One of the things Mr Foley says companies need to keep in mind when undertaking carbon trading with Aboriginal communities is this is a style of doing business that is built on relationships.

“It is not the western style of doing business, [the parties] need to get to know each other,” Mr Foley said.

When asked what might be the barriers on the part of companies to engagement with Aboriginal carbon trading, he cited corporate Australia’s overall lack of experience in doing business with Aboriginal communities as the major factor.

“We build the bridges that enable the business to take place,” Mr Foley said.

The fund is also working closely with Monash University, the CSIRO and the Fair Carbon project to expand research into carbon farming methodologies, and is a full member of the Carbon Market Institute.

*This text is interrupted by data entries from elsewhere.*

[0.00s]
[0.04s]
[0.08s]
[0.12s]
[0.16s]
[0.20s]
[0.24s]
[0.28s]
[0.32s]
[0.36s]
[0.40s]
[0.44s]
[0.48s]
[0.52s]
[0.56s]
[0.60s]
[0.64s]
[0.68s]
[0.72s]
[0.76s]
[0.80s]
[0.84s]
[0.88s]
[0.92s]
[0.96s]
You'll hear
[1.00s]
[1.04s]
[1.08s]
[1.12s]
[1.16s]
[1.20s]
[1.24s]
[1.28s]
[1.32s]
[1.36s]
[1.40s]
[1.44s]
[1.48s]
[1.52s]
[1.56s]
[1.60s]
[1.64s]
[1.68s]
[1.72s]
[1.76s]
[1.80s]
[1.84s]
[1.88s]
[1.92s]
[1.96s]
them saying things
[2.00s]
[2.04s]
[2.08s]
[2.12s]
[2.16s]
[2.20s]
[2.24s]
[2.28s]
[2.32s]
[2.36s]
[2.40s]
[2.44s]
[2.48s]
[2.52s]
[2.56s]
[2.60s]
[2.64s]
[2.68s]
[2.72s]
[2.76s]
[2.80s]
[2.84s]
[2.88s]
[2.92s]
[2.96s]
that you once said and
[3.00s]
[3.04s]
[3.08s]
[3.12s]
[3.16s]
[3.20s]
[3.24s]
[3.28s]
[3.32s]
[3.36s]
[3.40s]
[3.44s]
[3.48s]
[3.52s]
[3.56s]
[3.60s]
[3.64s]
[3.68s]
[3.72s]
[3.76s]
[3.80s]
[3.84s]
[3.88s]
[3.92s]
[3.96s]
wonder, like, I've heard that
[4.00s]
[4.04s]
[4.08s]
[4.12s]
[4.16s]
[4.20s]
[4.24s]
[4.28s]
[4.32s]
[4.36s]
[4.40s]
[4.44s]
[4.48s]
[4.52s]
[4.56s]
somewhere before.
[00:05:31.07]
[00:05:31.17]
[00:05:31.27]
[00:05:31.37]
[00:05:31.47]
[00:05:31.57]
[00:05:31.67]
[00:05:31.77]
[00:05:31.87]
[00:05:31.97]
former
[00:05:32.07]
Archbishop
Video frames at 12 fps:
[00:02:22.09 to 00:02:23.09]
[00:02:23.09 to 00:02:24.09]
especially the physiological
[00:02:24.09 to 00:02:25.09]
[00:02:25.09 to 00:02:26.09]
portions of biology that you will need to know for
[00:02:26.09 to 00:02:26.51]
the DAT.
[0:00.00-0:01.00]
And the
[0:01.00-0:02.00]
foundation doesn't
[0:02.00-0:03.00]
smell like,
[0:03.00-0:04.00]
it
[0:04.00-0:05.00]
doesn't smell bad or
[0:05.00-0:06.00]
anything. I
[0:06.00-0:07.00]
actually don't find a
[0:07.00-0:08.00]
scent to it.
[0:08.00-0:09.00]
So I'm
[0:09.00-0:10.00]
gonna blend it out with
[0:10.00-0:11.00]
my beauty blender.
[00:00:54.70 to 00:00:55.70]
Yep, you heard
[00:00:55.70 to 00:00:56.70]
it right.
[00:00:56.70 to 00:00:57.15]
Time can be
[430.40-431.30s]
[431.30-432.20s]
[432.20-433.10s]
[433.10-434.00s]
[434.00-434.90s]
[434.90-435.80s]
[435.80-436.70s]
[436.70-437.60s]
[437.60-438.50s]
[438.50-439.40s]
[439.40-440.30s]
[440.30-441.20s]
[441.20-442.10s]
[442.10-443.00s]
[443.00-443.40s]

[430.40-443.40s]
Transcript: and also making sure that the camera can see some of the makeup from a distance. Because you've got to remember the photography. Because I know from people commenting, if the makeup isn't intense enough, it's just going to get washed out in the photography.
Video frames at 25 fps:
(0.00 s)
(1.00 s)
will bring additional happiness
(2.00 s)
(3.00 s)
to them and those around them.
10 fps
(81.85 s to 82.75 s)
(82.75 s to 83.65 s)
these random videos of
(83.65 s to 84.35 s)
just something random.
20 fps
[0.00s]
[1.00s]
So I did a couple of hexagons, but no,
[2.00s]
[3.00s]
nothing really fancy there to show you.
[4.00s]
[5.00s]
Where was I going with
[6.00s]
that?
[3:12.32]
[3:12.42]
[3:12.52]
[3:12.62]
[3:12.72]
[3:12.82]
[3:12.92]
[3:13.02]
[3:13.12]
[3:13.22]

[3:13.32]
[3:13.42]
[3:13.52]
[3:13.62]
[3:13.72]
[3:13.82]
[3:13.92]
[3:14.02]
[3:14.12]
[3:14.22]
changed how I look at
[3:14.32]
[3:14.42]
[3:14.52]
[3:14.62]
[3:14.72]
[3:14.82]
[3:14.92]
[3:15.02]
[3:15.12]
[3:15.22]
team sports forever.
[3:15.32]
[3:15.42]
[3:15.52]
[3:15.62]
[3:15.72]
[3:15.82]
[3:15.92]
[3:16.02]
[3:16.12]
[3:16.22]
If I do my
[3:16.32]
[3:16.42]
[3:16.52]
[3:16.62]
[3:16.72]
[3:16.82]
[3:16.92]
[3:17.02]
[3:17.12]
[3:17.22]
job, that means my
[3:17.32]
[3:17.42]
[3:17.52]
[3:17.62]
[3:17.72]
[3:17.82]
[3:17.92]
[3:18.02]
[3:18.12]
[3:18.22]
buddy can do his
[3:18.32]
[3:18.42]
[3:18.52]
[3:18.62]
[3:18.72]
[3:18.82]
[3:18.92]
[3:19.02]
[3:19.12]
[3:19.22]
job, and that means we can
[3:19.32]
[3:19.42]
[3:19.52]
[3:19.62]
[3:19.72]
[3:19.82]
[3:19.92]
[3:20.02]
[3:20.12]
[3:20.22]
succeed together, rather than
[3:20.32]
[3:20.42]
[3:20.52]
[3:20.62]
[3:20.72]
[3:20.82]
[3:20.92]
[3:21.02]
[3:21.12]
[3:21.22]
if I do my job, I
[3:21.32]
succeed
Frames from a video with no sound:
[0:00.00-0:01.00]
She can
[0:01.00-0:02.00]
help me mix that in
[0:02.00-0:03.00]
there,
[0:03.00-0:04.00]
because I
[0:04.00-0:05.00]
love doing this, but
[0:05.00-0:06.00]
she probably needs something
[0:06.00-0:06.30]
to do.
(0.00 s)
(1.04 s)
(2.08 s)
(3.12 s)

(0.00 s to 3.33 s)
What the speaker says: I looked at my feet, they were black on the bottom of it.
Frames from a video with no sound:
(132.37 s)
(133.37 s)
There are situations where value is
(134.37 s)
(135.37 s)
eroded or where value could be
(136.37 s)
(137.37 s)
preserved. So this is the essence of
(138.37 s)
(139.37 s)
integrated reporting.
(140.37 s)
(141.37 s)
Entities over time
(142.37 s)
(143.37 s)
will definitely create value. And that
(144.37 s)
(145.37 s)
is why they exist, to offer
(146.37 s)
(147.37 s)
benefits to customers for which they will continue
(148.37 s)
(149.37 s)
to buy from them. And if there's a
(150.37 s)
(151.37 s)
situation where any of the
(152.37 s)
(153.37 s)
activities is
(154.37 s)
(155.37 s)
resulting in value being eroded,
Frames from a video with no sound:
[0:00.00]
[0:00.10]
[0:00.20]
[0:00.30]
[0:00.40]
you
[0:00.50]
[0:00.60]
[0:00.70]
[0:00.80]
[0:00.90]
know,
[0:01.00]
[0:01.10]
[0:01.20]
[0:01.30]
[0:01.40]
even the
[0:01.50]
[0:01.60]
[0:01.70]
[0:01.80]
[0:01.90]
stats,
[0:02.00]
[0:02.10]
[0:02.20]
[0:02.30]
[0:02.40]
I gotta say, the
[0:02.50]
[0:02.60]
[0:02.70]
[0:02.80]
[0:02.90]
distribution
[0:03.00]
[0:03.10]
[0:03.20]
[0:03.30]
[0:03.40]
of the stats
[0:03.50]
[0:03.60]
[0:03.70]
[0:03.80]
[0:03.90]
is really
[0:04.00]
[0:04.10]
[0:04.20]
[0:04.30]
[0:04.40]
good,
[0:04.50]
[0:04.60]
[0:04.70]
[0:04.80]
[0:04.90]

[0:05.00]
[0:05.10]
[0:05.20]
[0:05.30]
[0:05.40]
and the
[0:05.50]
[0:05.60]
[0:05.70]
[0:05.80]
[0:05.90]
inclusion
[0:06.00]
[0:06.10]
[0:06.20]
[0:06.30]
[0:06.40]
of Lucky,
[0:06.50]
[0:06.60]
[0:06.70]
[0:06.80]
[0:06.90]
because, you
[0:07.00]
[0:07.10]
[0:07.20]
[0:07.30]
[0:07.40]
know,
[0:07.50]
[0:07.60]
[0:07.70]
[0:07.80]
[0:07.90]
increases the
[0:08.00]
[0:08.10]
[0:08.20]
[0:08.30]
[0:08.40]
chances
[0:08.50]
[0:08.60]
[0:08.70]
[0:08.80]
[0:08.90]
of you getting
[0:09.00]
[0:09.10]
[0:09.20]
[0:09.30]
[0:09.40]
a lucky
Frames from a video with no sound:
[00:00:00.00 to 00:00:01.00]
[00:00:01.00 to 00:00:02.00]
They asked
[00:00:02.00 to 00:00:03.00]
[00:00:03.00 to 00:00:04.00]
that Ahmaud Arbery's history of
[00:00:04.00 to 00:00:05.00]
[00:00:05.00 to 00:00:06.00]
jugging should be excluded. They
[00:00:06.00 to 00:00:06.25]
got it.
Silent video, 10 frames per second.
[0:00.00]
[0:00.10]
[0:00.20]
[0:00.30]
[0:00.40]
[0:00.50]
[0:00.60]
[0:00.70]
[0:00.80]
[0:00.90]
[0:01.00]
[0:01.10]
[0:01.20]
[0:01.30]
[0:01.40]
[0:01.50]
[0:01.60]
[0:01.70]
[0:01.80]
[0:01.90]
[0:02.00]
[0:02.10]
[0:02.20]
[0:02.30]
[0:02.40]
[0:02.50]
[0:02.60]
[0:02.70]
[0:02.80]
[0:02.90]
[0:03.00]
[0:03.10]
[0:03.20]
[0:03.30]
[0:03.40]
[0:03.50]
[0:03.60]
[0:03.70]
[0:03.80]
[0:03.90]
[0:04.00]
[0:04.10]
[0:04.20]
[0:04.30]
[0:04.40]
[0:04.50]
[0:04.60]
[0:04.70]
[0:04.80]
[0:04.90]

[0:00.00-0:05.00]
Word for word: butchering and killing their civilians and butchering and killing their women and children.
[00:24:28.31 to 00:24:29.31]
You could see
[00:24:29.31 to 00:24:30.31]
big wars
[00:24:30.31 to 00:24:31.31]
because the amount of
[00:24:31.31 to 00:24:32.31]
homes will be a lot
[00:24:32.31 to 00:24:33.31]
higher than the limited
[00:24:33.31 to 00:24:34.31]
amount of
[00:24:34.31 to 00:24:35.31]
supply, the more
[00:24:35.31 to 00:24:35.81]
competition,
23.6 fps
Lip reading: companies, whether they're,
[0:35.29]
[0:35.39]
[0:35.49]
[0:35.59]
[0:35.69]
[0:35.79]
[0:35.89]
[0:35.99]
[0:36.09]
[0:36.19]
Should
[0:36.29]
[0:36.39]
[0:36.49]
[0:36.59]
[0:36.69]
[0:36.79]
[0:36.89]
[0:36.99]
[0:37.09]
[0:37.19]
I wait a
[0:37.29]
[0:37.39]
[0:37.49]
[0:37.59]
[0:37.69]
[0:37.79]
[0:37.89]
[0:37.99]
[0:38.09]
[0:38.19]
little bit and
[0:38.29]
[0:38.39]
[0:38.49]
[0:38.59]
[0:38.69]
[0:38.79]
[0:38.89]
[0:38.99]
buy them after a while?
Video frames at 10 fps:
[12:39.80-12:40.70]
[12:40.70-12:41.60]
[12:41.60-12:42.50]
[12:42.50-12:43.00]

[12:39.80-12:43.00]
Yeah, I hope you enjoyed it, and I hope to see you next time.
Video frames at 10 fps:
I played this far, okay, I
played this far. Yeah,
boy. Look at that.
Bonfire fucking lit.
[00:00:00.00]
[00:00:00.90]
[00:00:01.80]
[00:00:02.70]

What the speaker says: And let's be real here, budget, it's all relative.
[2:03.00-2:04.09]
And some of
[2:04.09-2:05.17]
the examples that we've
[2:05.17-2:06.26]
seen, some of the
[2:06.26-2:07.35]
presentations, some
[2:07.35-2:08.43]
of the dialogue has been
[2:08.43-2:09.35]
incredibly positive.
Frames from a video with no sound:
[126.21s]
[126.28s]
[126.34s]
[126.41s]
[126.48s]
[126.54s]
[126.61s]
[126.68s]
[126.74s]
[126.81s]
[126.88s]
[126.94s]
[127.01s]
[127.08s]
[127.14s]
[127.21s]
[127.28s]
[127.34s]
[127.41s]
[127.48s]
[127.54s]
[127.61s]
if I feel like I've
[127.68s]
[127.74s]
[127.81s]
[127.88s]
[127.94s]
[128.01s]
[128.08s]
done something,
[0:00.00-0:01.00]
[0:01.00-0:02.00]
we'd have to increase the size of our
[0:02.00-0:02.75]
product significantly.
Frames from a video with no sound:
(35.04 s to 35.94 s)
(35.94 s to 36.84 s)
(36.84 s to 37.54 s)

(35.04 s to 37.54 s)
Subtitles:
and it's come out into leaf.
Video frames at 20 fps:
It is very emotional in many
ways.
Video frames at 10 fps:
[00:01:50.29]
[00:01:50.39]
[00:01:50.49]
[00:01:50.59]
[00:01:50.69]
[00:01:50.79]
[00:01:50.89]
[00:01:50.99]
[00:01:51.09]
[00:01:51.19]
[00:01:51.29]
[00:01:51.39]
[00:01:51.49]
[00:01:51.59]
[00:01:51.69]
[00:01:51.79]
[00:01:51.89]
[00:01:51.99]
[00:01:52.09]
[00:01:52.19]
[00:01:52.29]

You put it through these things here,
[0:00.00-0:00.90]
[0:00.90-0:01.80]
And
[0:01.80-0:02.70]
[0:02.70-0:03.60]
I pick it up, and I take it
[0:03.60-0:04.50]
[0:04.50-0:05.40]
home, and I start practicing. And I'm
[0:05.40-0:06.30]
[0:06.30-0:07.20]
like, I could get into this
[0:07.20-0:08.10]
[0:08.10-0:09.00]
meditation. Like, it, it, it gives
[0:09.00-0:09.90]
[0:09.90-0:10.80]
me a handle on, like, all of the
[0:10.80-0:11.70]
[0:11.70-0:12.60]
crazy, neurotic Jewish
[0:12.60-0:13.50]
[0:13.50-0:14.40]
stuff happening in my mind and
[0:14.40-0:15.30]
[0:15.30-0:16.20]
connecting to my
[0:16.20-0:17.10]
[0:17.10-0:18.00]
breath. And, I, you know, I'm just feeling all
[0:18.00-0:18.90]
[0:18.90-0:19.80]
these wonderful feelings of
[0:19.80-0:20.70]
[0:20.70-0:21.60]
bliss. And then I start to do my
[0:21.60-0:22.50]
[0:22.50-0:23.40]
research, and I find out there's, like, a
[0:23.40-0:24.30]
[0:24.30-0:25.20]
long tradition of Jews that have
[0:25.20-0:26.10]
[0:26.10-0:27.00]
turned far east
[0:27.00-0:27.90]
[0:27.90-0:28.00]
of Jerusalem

In January, the fund held a Fair Carbon workshop in Melbourne which was opened by Professor Tim Flannery, with speakers including Westpac‘s Emma Herd and Net Balance’s Neil Salisbury.

The number of potential Indigenous carbon farming projects open for companies to invest in and trade with trading continues to expand, with the fund currently in negotiations with a group of Victorian traditional owners to develop linkages.